▸ **RECORDS SUPPLIED**:

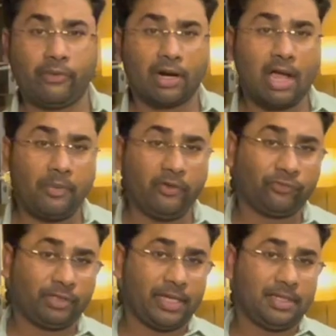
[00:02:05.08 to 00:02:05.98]
were a couple
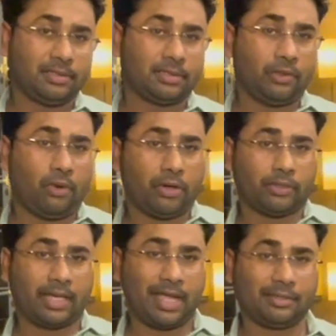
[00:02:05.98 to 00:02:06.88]
of things in order to
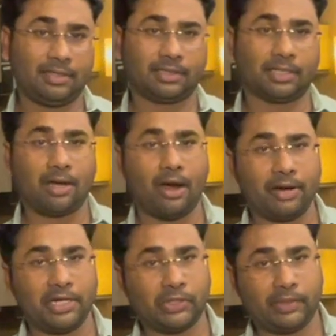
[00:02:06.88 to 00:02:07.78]
get this guitar
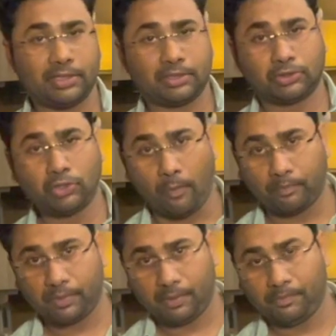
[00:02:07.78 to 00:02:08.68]
into its
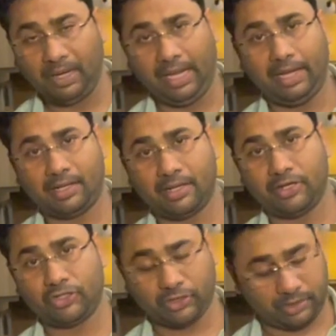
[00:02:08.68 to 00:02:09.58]
top playing
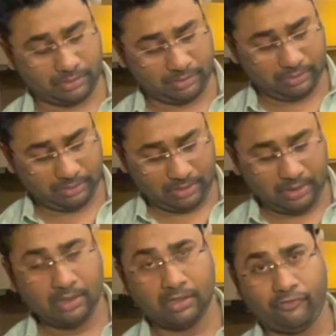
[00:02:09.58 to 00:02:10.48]
condition.
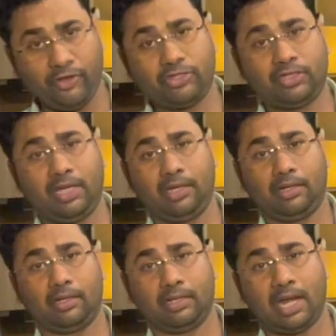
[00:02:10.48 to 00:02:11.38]
The first
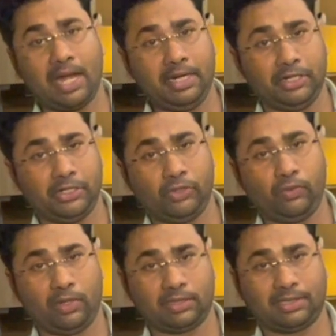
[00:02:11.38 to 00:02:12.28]
thing that I needed to do
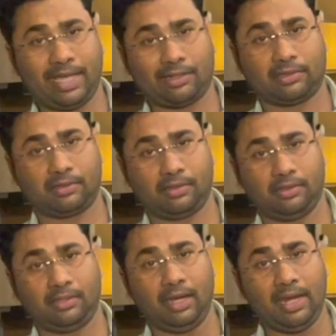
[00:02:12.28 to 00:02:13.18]
was get
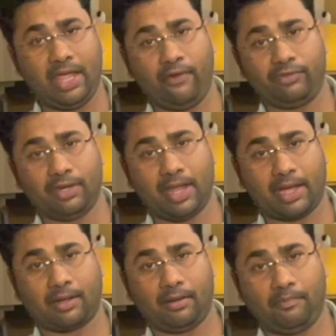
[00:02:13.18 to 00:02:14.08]
the lay of the
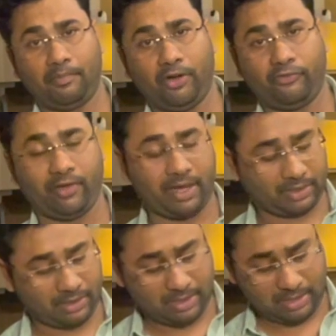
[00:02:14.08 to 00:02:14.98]
neck
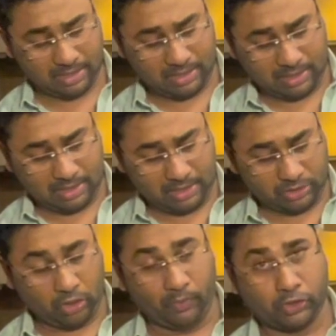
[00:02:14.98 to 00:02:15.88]
perfect. So we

▸ **TO DO**: Every line from the one holding "[00:02:13.18 to 00:02:14.08]" to the last line of the listing above, inclusive, must appear exactly as written, and no picture may appear.

▸ **COMPLETED TASK**:
[00:02:13.18 to 00:02:14.08]
the lay of the
[00:02:14.08 to 00:02:14.98]
neck
[00:02:14.98 to 00:02:15.88]
perfect. So we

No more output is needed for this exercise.